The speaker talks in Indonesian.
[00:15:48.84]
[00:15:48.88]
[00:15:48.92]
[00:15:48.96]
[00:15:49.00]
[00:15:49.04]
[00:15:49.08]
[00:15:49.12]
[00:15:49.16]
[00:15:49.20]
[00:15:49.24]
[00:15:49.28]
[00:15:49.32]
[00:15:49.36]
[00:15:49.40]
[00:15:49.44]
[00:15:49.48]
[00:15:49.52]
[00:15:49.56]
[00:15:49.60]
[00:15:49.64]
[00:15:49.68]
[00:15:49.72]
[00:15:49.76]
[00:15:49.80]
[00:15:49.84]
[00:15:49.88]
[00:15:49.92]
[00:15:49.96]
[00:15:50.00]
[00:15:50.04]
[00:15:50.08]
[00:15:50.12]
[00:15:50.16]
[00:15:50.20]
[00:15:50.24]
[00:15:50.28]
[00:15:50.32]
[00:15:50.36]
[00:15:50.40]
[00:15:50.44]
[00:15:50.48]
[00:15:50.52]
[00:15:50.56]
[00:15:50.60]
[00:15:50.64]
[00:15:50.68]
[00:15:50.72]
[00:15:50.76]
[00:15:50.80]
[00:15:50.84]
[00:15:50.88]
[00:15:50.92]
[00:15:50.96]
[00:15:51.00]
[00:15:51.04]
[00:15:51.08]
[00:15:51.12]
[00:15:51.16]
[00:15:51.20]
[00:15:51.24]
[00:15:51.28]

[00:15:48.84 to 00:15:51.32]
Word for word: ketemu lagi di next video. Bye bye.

------------------------------------------------------------------------

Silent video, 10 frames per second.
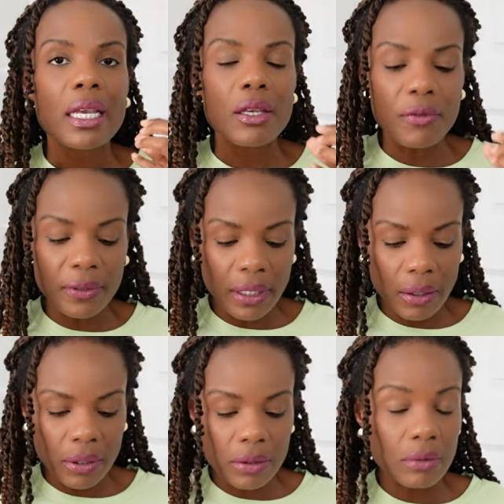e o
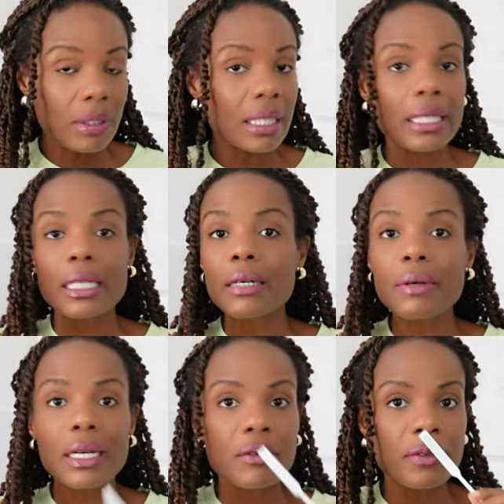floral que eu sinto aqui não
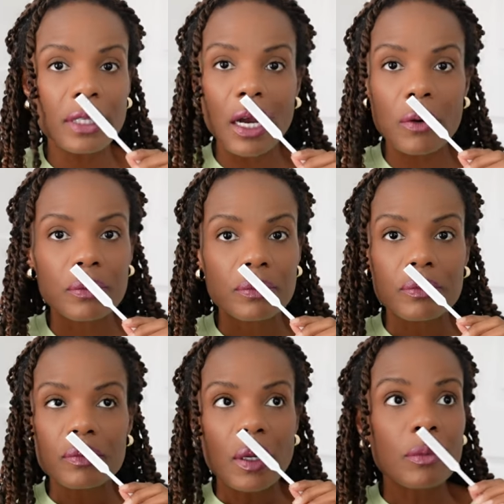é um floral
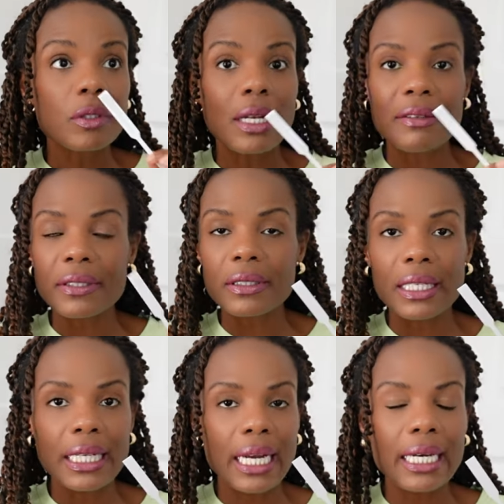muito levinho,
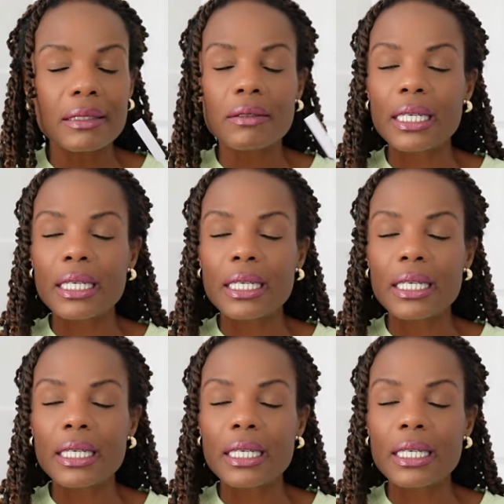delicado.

------------------------------------------------------------------------

TASK DIRECTIONS >> Keep both end lines and retype everything in the records above from the line containing "[00:15:49.68]" through the line containing "Word for word: ketemu", exactly, with nothing else.

RESULT >>
[00:15:49.68]
[00:15:49.72]
[00:15:49.76]
[00:15:49.80]
[00:15:49.84]
[00:15:49.88]
[00:15:49.92]
[00:15:49.96]
[00:15:50.00]
[00:15:50.04]
[00:15:50.08]
[00:15:50.12]
[00:15:50.16]
[00:15:50.20]
[00:15:50.24]
[00:15:50.28]
[00:15:50.32]
[00:15:50.36]
[00:15:50.40]
[00:15:50.44]
[00:15:50.48]
[00:15:50.52]
[00:15:50.56]
[00:15:50.60]
[00:15:50.64]
[00:15:50.68]
[00:15:50.72]
[00:15:50.76]
[00:15:50.80]
[00:15:50.84]
[00:15:50.88]
[00:15:50.92]
[00:15:50.96]
[00:15:51.00]
[00:15:51.04]
[00:15:51.08]
[00:15:51.12]
[00:15:51.16]
[00:15:51.20]
[00:15:51.24]
[00:15:51.28]

[00:15:48.84 to 00:15:51.32]
Word for word: ketemu lagi di next video. Bye bye.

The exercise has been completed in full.